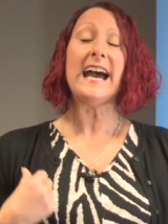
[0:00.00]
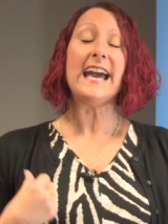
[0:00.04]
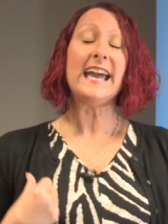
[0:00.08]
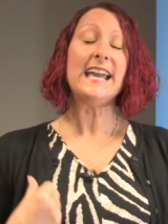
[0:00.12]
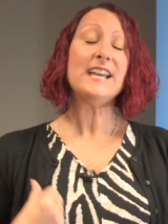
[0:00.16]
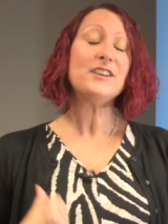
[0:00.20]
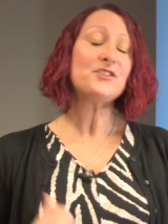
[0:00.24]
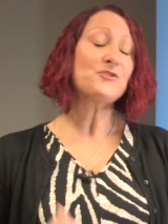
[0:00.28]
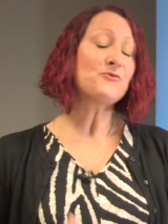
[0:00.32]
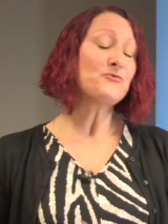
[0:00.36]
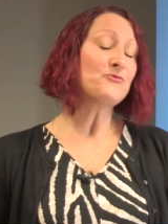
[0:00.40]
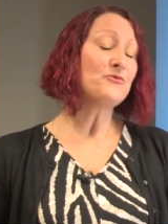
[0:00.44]

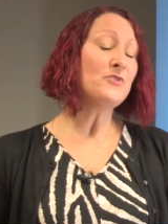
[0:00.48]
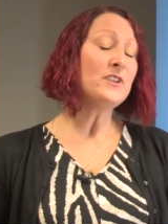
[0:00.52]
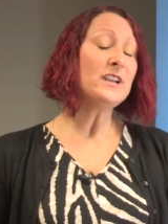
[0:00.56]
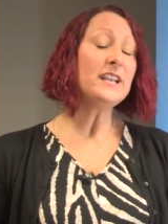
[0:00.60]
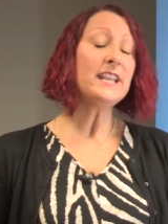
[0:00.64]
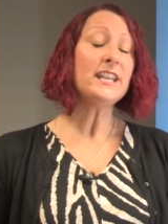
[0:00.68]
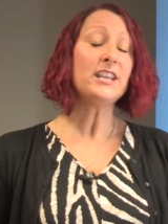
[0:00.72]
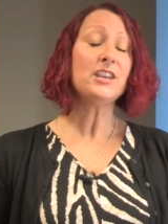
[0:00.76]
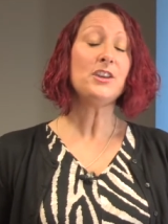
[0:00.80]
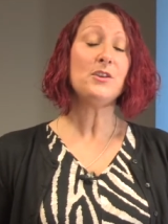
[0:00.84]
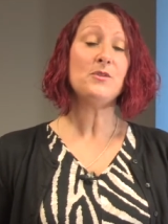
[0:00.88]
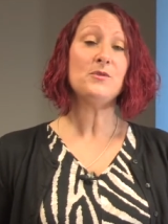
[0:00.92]
It's
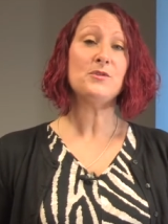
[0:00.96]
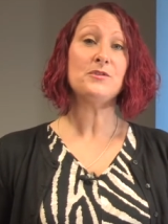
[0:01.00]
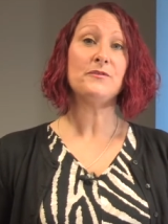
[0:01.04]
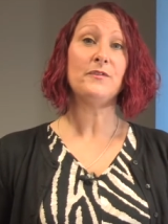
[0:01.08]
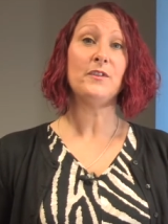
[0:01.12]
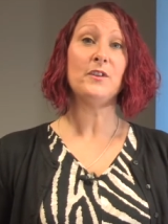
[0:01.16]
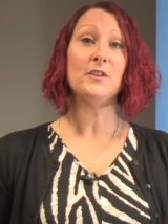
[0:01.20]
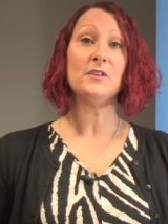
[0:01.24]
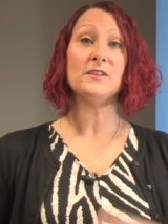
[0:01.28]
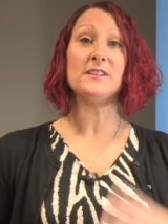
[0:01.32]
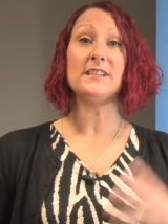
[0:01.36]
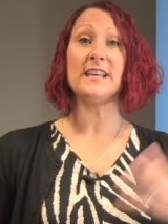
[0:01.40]
really
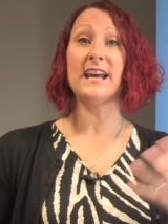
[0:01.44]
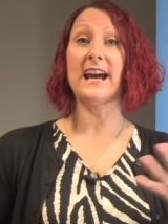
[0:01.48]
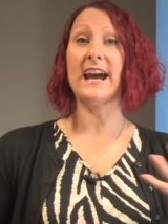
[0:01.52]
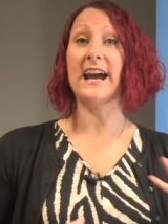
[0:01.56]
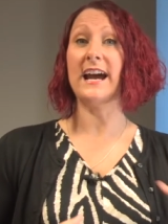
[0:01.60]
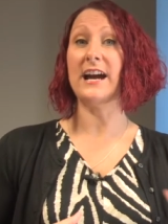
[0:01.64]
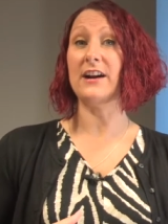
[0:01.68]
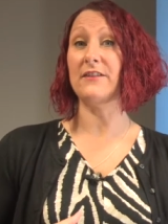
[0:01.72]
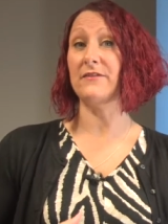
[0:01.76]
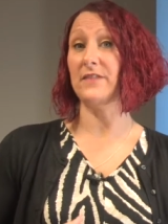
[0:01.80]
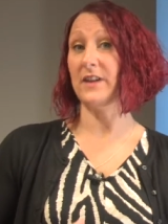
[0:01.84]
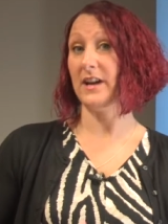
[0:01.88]
useful to
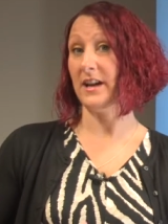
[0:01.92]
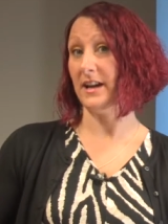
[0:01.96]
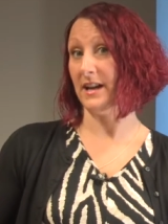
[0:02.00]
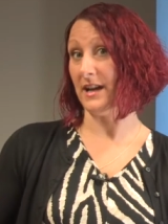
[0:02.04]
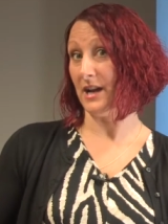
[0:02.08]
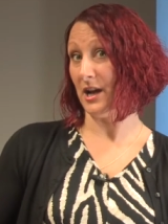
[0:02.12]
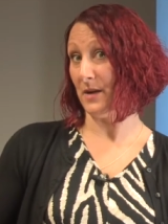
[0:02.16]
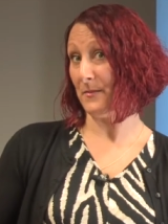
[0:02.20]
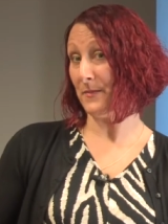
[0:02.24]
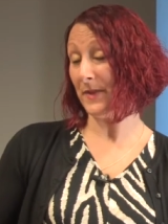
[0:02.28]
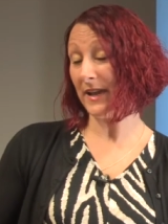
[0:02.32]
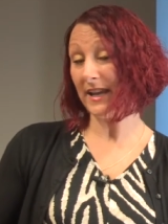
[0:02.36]
have
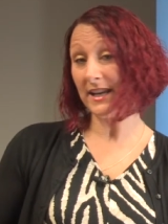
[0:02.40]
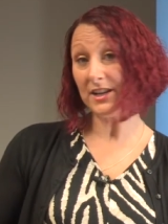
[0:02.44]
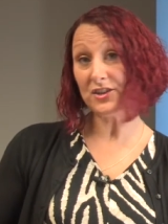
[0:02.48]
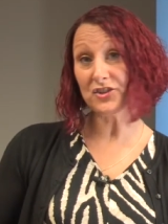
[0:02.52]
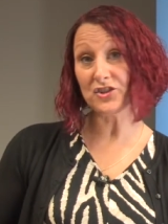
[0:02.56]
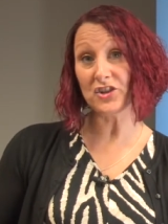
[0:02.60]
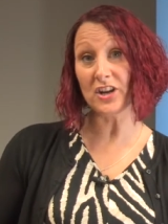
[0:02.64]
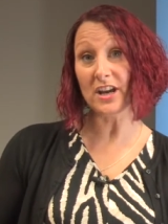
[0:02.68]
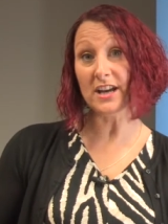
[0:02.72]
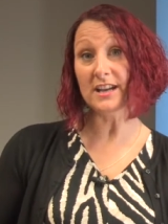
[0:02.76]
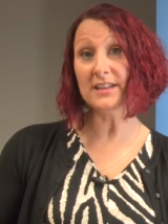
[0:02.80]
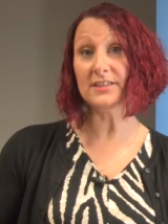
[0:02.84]
a, a
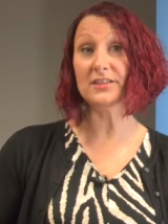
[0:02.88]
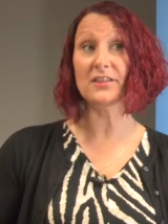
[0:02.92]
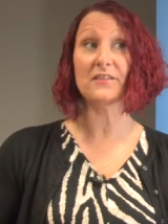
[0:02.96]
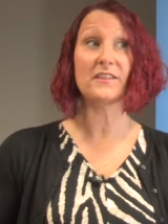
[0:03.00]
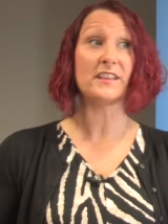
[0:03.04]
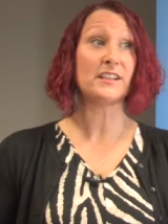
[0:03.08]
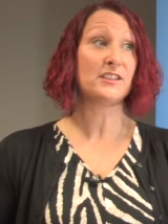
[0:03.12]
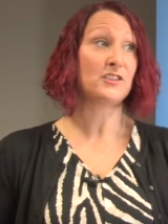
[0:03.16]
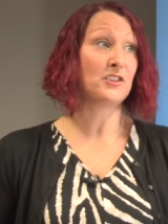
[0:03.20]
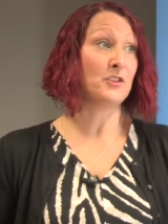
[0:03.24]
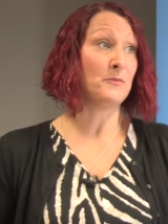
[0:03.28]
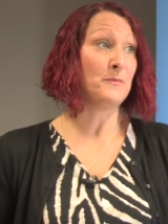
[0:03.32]
picture, so
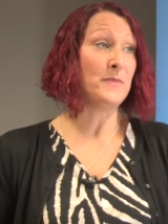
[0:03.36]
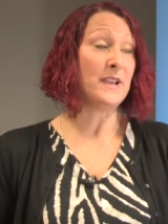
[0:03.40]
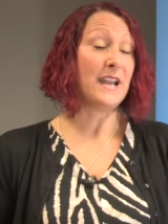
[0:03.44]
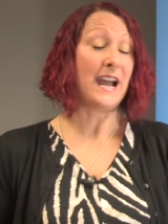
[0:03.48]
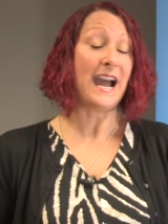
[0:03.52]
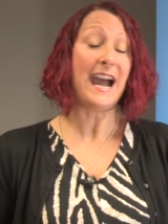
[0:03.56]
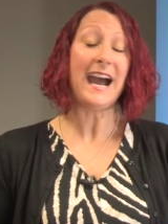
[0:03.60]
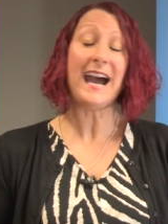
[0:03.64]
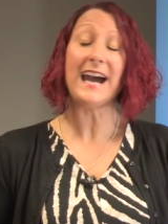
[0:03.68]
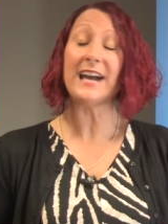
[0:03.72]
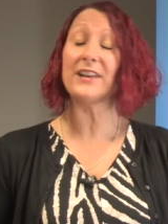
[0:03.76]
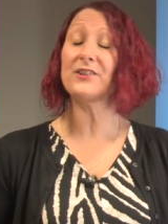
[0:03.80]
this could be
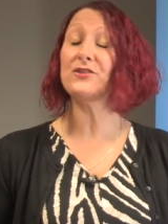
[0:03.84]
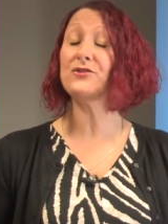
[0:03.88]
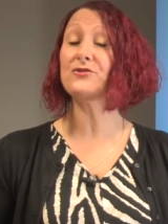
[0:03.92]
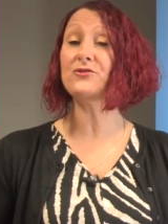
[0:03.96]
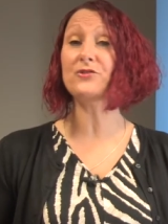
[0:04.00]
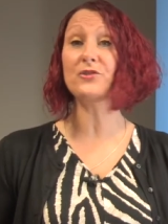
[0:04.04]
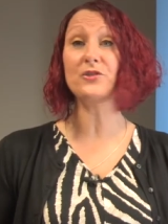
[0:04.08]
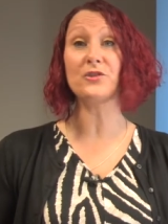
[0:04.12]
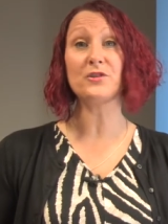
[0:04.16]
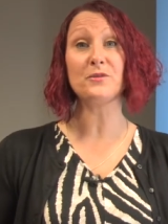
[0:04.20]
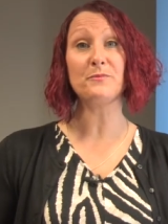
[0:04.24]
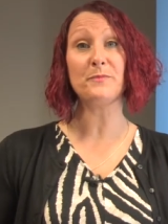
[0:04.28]
a
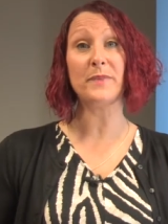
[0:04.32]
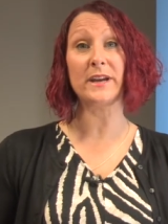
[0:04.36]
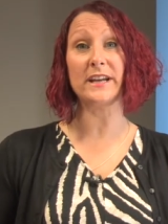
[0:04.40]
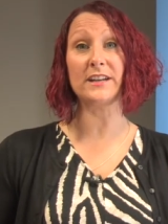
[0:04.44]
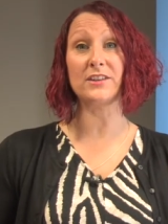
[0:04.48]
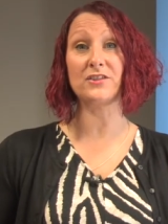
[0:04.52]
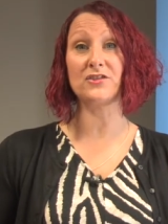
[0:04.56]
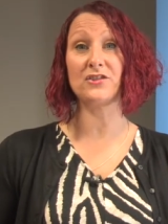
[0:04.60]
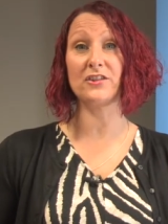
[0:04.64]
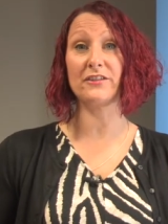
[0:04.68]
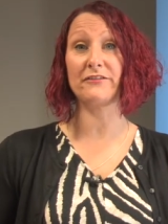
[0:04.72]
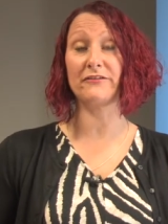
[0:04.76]
hand-drawn
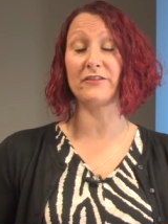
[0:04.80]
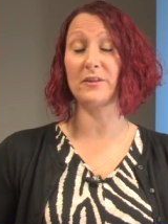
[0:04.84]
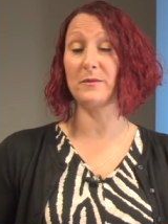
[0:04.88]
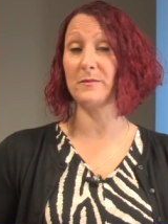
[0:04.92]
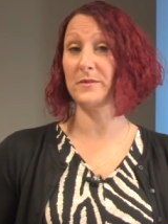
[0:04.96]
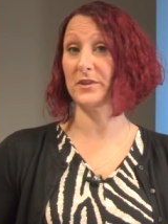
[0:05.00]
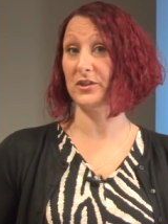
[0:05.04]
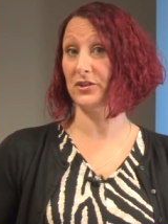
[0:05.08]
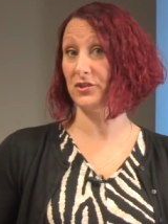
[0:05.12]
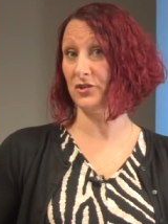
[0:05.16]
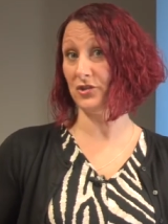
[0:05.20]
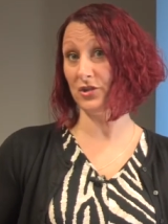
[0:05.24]
picture
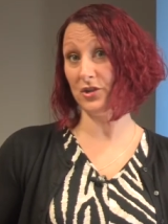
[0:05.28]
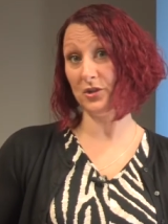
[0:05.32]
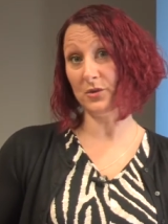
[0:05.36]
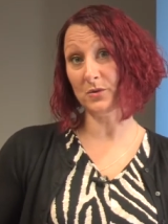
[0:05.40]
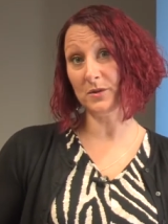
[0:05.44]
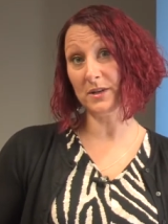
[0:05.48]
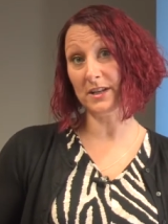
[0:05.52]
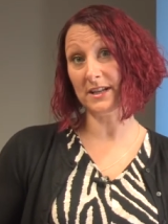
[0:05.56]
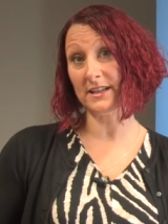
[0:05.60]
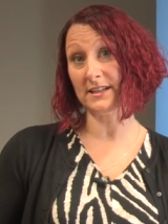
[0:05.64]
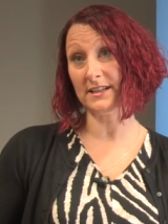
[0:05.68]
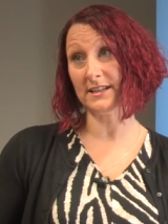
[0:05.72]
from the
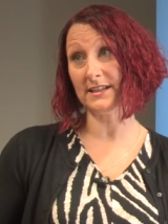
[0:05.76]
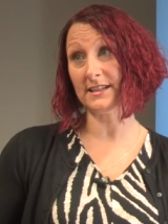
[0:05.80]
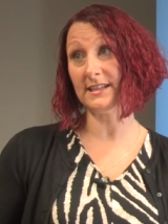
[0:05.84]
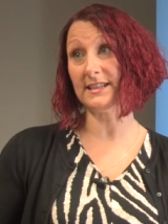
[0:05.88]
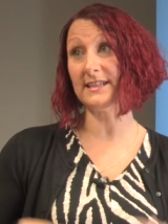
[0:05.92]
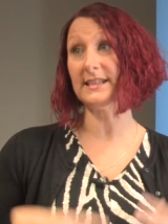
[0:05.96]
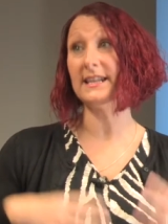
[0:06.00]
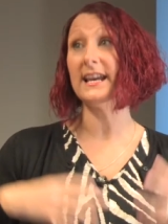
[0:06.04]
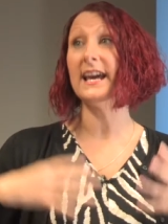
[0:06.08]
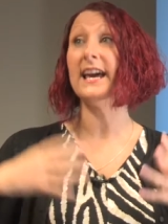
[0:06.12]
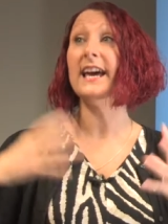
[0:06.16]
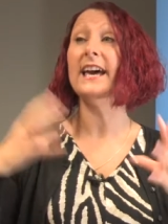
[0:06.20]

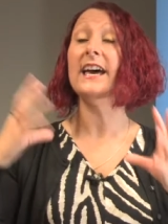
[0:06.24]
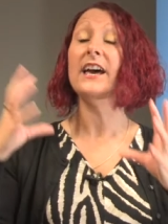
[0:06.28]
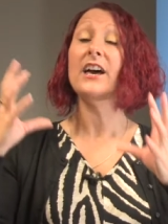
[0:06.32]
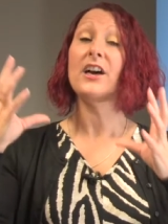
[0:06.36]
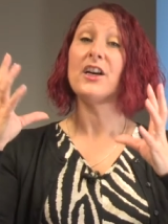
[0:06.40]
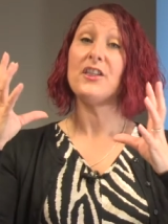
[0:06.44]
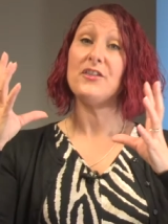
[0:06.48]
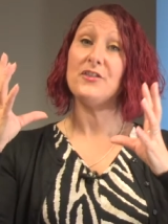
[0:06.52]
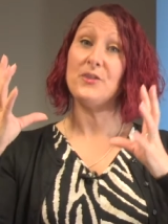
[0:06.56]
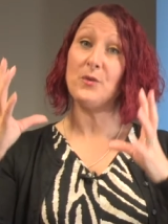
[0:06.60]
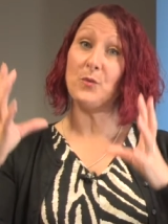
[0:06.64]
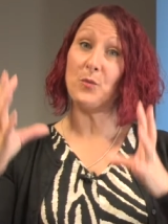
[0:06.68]
students,
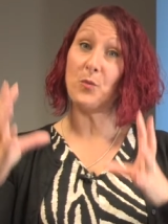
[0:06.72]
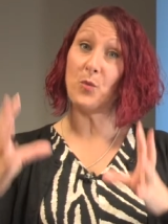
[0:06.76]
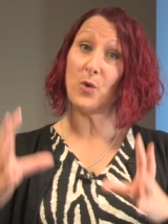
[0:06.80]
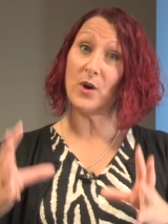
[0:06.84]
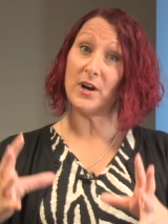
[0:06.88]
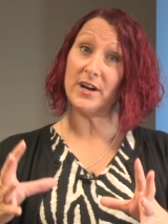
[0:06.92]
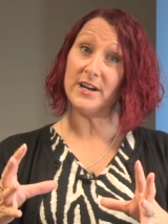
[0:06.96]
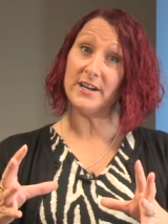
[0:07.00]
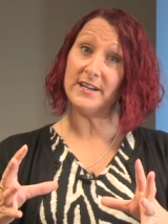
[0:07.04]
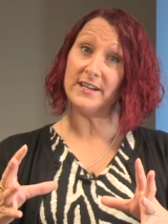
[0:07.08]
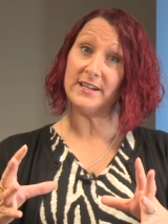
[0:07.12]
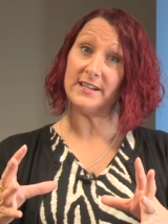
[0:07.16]
the
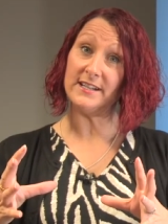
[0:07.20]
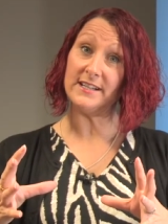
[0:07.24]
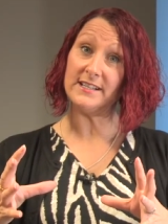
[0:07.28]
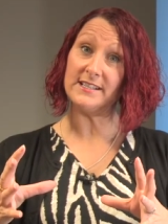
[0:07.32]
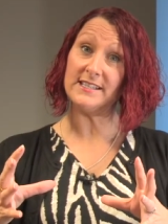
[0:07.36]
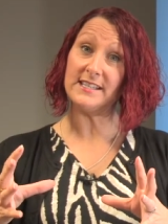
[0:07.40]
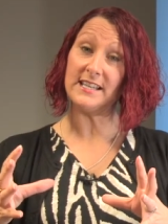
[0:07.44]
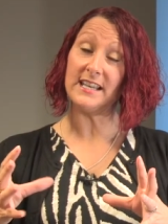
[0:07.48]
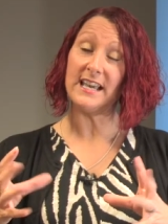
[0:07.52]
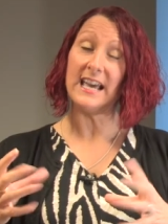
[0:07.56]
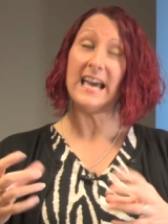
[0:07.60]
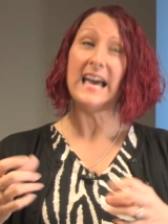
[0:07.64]

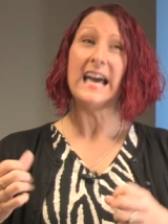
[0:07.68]
word,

--------------------------------------------------

Transcribe all records verbatim and omit each image.

## Task result
[0:00.00]
[0:00.04]
[0:00.08]
[0:00.12]
[0:00.16]
[0:00.20]
[0:00.24]
[0:00.28]
[0:00.32]
[0:00.36]
[0:00.40]
[0:00.44]

[0:00.48]
[0:00.52]
[0:00.56]
[0:00.60]
[0:00.64]
[0:00.68]
[0:00.72]
[0:00.76]
[0:00.80]
[0:00.84]
[0:00.88]
[0:00.92]
It's
[0:00.96]
[0:01.00]
[0:01.04]
[0:01.08]
[0:01.12]
[0:01.16]
[0:01.20]
[0:01.24]
[0:01.28]
[0:01.32]
[0:01.36]
[0:01.40]
really
[0:01.44]
[0:01.48]
[0:01.52]
[0:01.56]
[0:01.60]
[0:01.64]
[0:01.68]
[0:01.72]
[0:01.76]
[0:01.80]
[0:01.84]
[0:01.88]
useful to
[0:01.92]
[0:01.96]
[0:02.00]
[0:02.04]
[0:02.08]
[0:02.12]
[0:02.16]
[0:02.20]
[0:02.24]
[0:02.28]
[0:02.32]
[0:02.36]
have
[0:02.40]
[0:02.44]
[0:02.48]
[0:02.52]
[0:02.56]
[0:02.60]
[0:02.64]
[0:02.68]
[0:02.72]
[0:02.76]
[0:02.80]
[0:02.84]
a, a
[0:02.88]
[0:02.92]
[0:02.96]
[0:03.00]
[0:03.04]
[0:03.08]
[0:03.12]
[0:03.16]
[0:03.20]
[0:03.24]
[0:03.28]
[0:03.32]
picture, so
[0:03.36]
[0:03.40]
[0:03.44]
[0:03.48]
[0:03.52]
[0:03.56]
[0:03.60]
[0:03.64]
[0:03.68]
[0:03.72]
[0:03.76]
[0:03.80]
this could be
[0:03.84]
[0:03.88]
[0:03.92]
[0:03.96]
[0:04.00]
[0:04.04]
[0:04.08]
[0:04.12]
[0:04.16]
[0:04.20]
[0:04.24]
[0:04.28]
a
[0:04.32]
[0:04.36]
[0:04.40]
[0:04.44]
[0:04.48]
[0:04.52]
[0:04.56]
[0:04.60]
[0:04.64]
[0:04.68]
[0:04.72]
[0:04.76]
hand-drawn
[0:04.80]
[0:04.84]
[0:04.88]
[0:04.92]
[0:04.96]
[0:05.00]
[0:05.04]
[0:05.08]
[0:05.12]
[0:05.16]
[0:05.20]
[0:05.24]
picture
[0:05.28]
[0:05.32]
[0:05.36]
[0:05.40]
[0:05.44]
[0:05.48]
[0:05.52]
[0:05.56]
[0:05.60]
[0:05.64]
[0:05.68]
[0:05.72]
from the
[0:05.76]
[0:05.80]
[0:05.84]
[0:05.88]
[0:05.92]
[0:05.96]
[0:06.00]
[0:06.04]
[0:06.08]
[0:06.12]
[0:06.16]
[0:06.20]

[0:06.24]
[0:06.28]
[0:06.32]
[0:06.36]
[0:06.40]
[0:06.44]
[0:06.48]
[0:06.52]
[0:06.56]
[0:06.60]
[0:06.64]
[0:06.68]
students,
[0:06.72]
[0:06.76]
[0:06.80]
[0:06.84]
[0:06.88]
[0:06.92]
[0:06.96]
[0:07.00]
[0:07.04]
[0:07.08]
[0:07.12]
[0:07.16]
the
[0:07.20]
[0:07.24]
[0:07.28]
[0:07.32]
[0:07.36]
[0:07.40]
[0:07.44]
[0:07.48]
[0:07.52]
[0:07.56]
[0:07.60]
[0:07.64]

[0:07.68]
word,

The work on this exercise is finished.